Outsourcing und Offshoring mögen zur Armutsreduzierung beitragen; dies geschieht jedoch nicht notwendigerweise automatisch, sagen die Autoren. Außer Indien und den Philippinen haben bislang wenige Entwicklungsländer erfolgreiche Offshore-Industrien aufgebaut. Hinzu kommt, dass sich die in diesen Ökonomien geschaffenen Jobs zumeist in den Städten konzentrieren und ein relativ hohes Ausbildungsniveau erfordern. Der potentielle Beitrag für die Armen liegt, wenn überhaupt, hauptsächlich in nachgeordneten Effekten, etwa in der steigenden Nachfrage nach Tätigkeiten niedriger Qualifikation in privaten Haushalten.
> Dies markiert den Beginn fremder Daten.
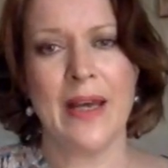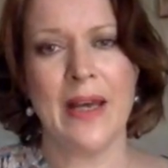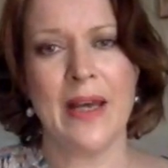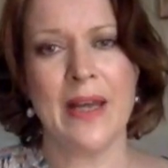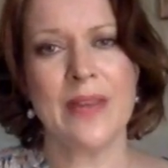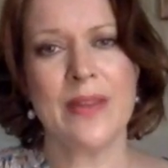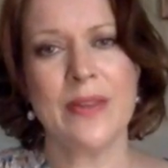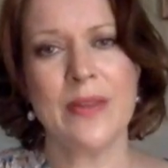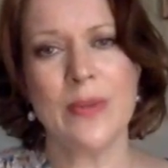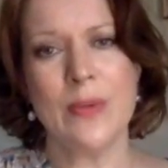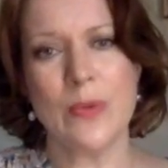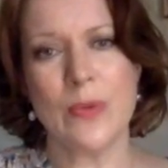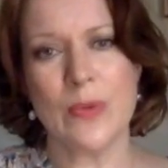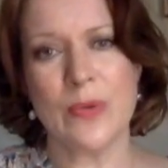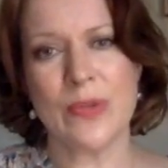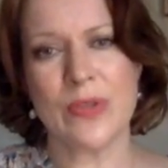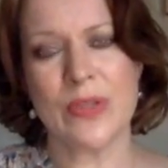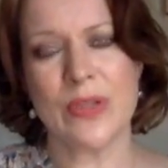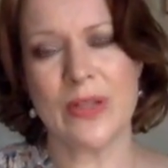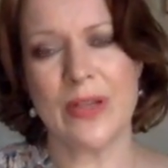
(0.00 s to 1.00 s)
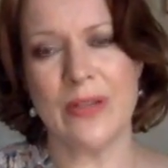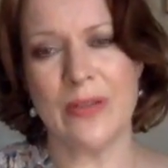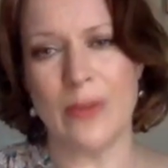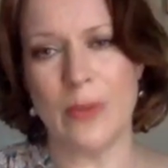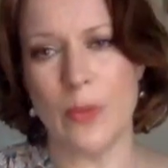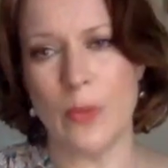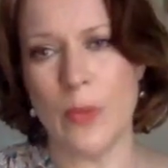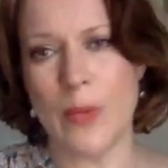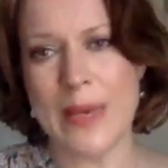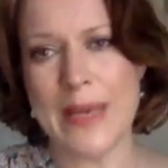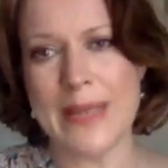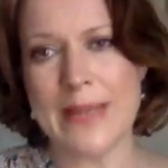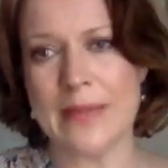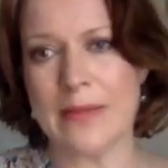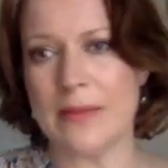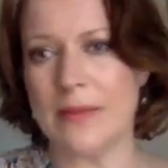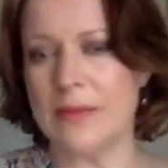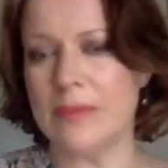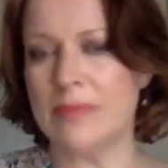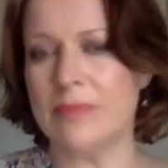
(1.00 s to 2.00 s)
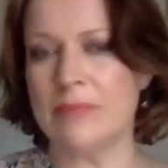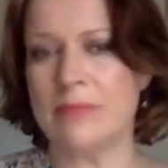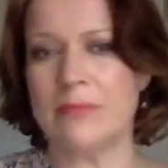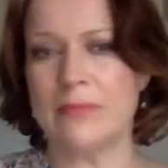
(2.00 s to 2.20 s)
A thought of a weasel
Der Bericht macht aber auch ein neues Phänomen aus, das „soziales Outsourcing“ genannt wird, und durchaus zur Reduzierung von Armut, sogar auf dem Lande, beitragen kann. Dabei geht es um neue Formen der Heimarbeit, die Auslagerung von Dienstleistungen in arme Gemeinschaften in Entwicklungsländern mit dem expliziten Ziel der Armutsminderung oder der Erreichung anderer Entwicklungsziele. „Source for Change“ nennt sich beispielsweise ein sozial engagiertes Unternehmen, das arme Frauen aus dem ländlichen Rjasthan in Indien beschäftigt. Für die betroffenen Frauen hat dies zu höheren Einkommen und einem besseren sozialen Status in ihren Gemeinden geführt. Die Firma will bis Ende 2012 die Zahl der so beschäftigten Frauen in ländlichen Regionen Indiens auf 5.000 erhöhen.

* Politische Herausforderung

Der neue Bericht ruft die Politiker in den Entwicklungsländern auf, dem IKT-Sektor einen größeren Stellenwert in ihren Strategien zur Armutsbekämpfung einzuräumen. Er behauptet, durch intelligente staatliche Unterstützungsmaßnahmen könnten die Vorteile der Schaffung von Kleinunternahmen vor Ort optimiert werden. Zumindest sei ein florierender IKT-Sektor wichtig für die Verbreitung von IKT-Technologien in anderen Bereichen der Volkswirtschaft. Besonderes Augenmerk sollten staatliche Unterstützungsmaßnahmen auf Unternehmen auf den unteren ökonomischen Ebenen legen, da die Bedingungen dort in der Regel am schwierigsten sind. Um die Mikrounternehmen der Armen zu erreichen, müssen staatliche Initiativen auf die Besonderheiten des informellen Sektors Rücksicht nehmen, wo Unternehmen oftmals gar nicht registriert sind.

Auch sollten unternehmensbezogene IKT-Politiken besser in die nationalen Entwicklungsstrategien integriert werden, ebenso in Abkommen wie die Development Assistance Frameworks der Vereinten Nationen (UNDAFs), die die Nehmerlander mit den Gebern und den internationalen Finanzinstitutionen abgeschlossen haben. Eine Übersicht über 20 UNDAFs, die für 2009 in Afrika von der UN-Wirtschaftskommission für Afrika erstellt wurde, ergab, dass IKT-relevante Projekte nur in zwei Fällen überhaupt vorkamen.

Hinweis:
* UNCTAD, Information Economy Report 2010: ICTs, Enterprises and Poverty Alleviation, 171 pp, United Nations: New York and Geneva 2010. Bezug: über www.unctad.org

Veröffentlicht: 14.10.2010

Empfohlene Zitierweise: Mit dem Handy die Armut bekämpfen? UNCTAD-Bericht zur Informationsökonomie 2010, in: Informationsbrief Weltwirtschaft & Entwicklung (W&E), Luxemburg, W&E 10/2010 (www.weltwirtschaft-und-entwicklung.org).